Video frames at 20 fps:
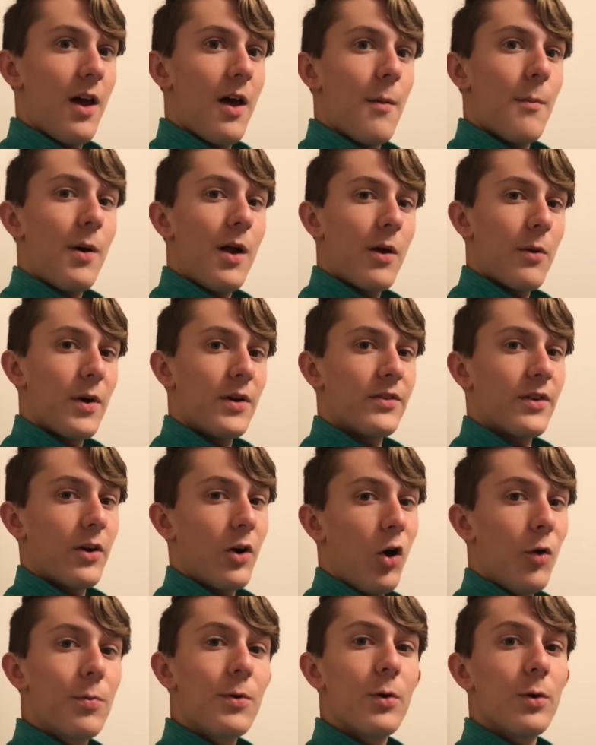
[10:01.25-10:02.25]
But anyways, I
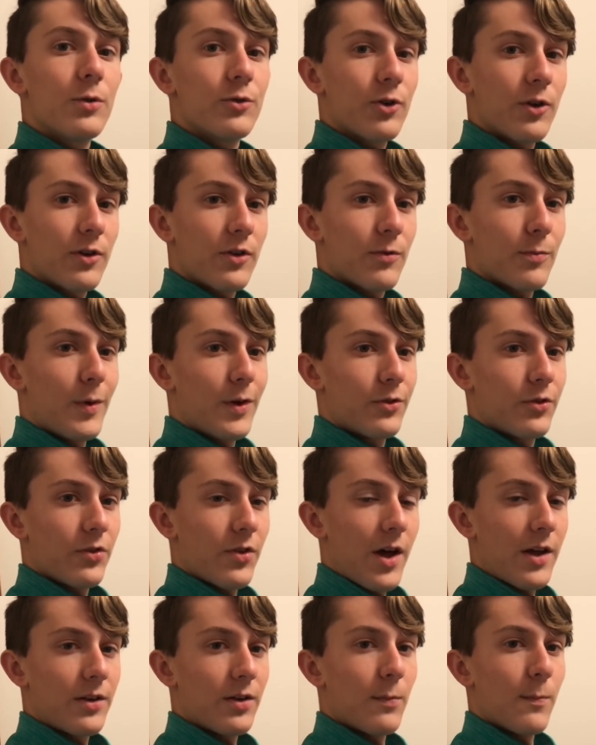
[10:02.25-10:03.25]
hope you enjoyed as much as
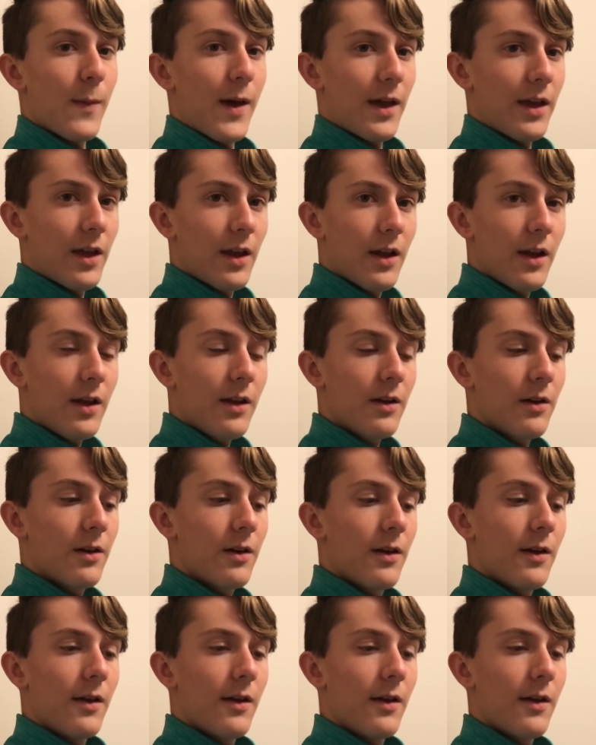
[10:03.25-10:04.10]
I did making it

= = = =

Repeat all of the entries above exactly. Keep pictures out of it.

### EXERCISE ANSWER
Video frames at 20 fps:
[10:01.25-10:02.25]
But anyways, I
[10:02.25-10:03.25]
hope you enjoyed as much as
[10:03.25-10:04.10]
I did making it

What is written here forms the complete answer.